**What is being asked**
Every entry, start to finish, should be printed verbatim without pictures.

**Information shown**
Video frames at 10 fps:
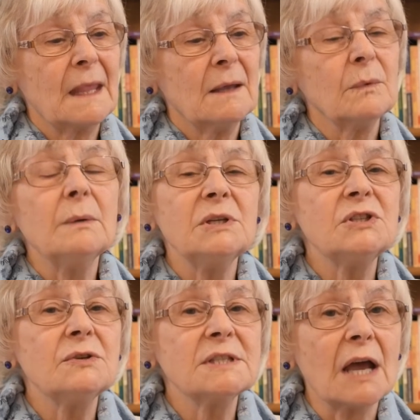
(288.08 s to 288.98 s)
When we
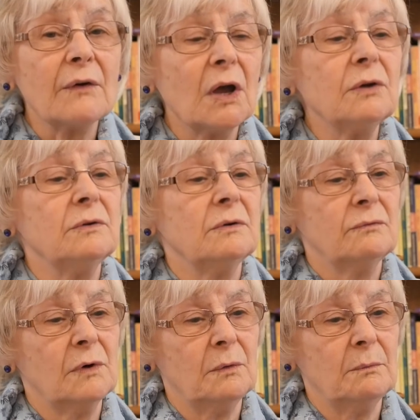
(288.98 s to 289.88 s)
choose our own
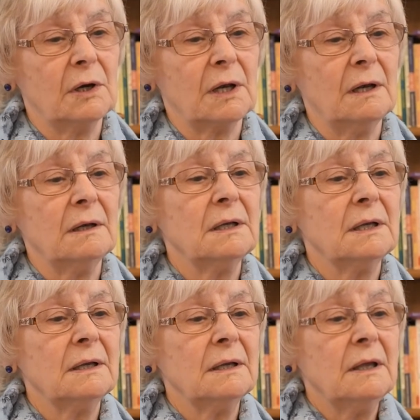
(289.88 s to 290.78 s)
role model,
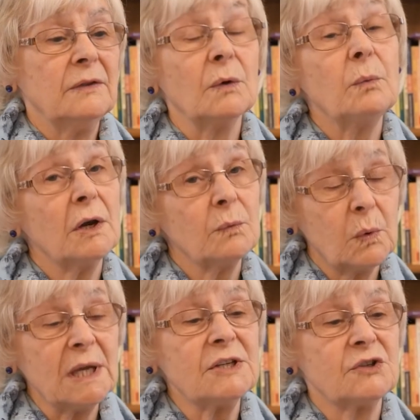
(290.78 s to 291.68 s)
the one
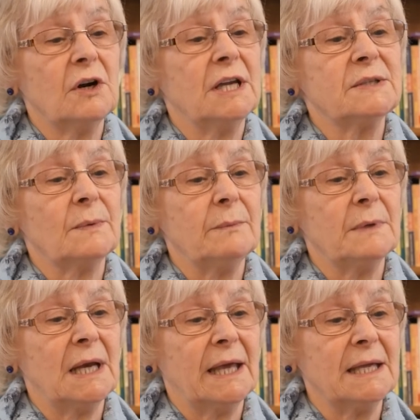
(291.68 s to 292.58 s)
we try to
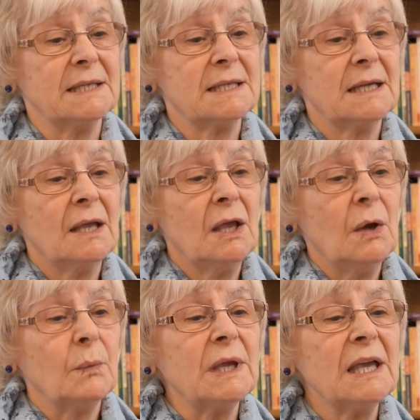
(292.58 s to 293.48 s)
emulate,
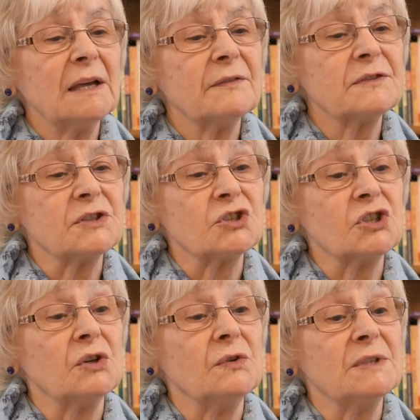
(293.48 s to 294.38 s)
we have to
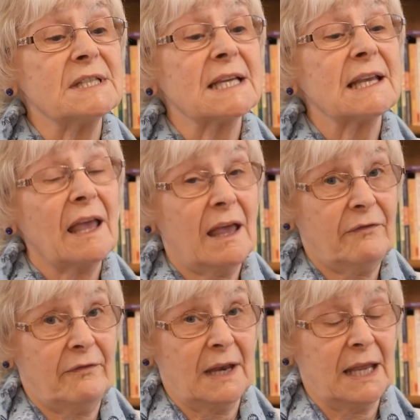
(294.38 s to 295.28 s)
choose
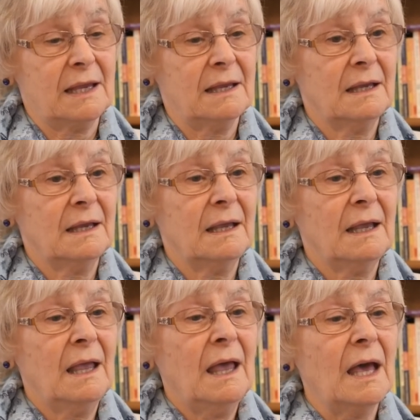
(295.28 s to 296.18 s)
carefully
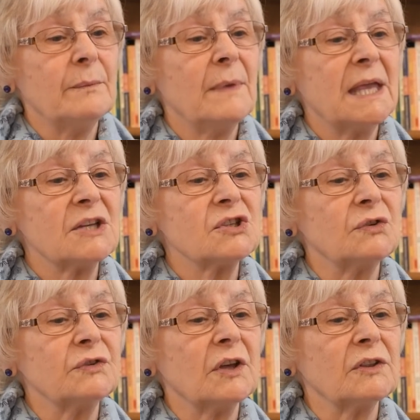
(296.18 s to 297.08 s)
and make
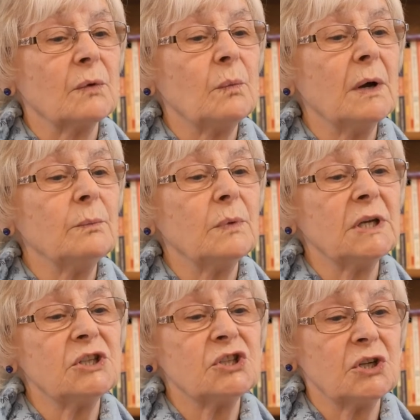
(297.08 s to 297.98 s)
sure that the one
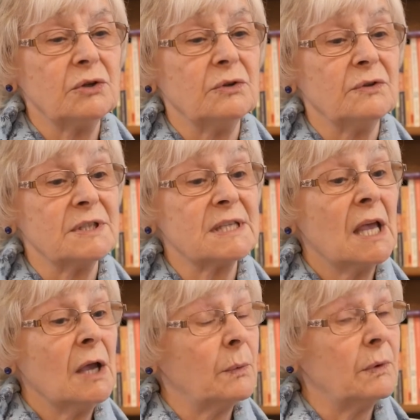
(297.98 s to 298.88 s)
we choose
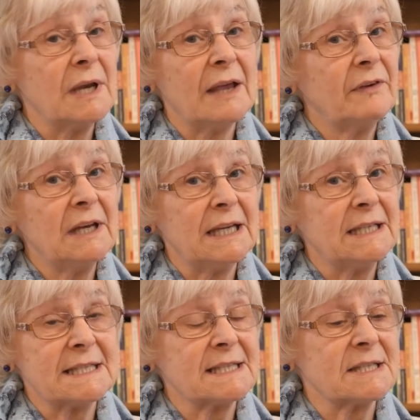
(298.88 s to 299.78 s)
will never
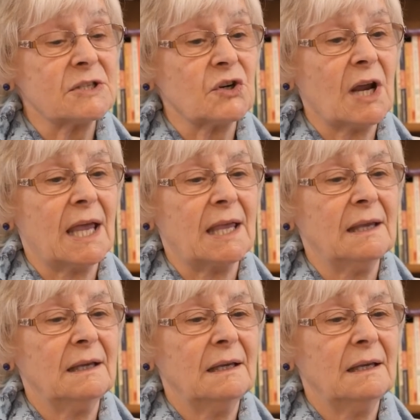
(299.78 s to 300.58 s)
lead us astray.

**Answer for this exercise**
Video frames at 10 fps:
(288.08 s to 288.98 s)
When we
(288.98 s to 289.88 s)
choose our own
(289.88 s to 290.78 s)
role model,
(290.78 s to 291.68 s)
the one
(291.68 s to 292.58 s)
we try to
(292.58 s to 293.48 s)
emulate,
(293.48 s to 294.38 s)
we have to
(294.38 s to 295.28 s)
choose
(295.28 s to 296.18 s)
carefully
(296.18 s to 297.08 s)
and make
(297.08 s to 297.98 s)
sure that the one
(297.98 s to 298.88 s)
we choose
(298.88 s to 299.78 s)
will never
(299.78 s to 300.58 s)
lead us astray.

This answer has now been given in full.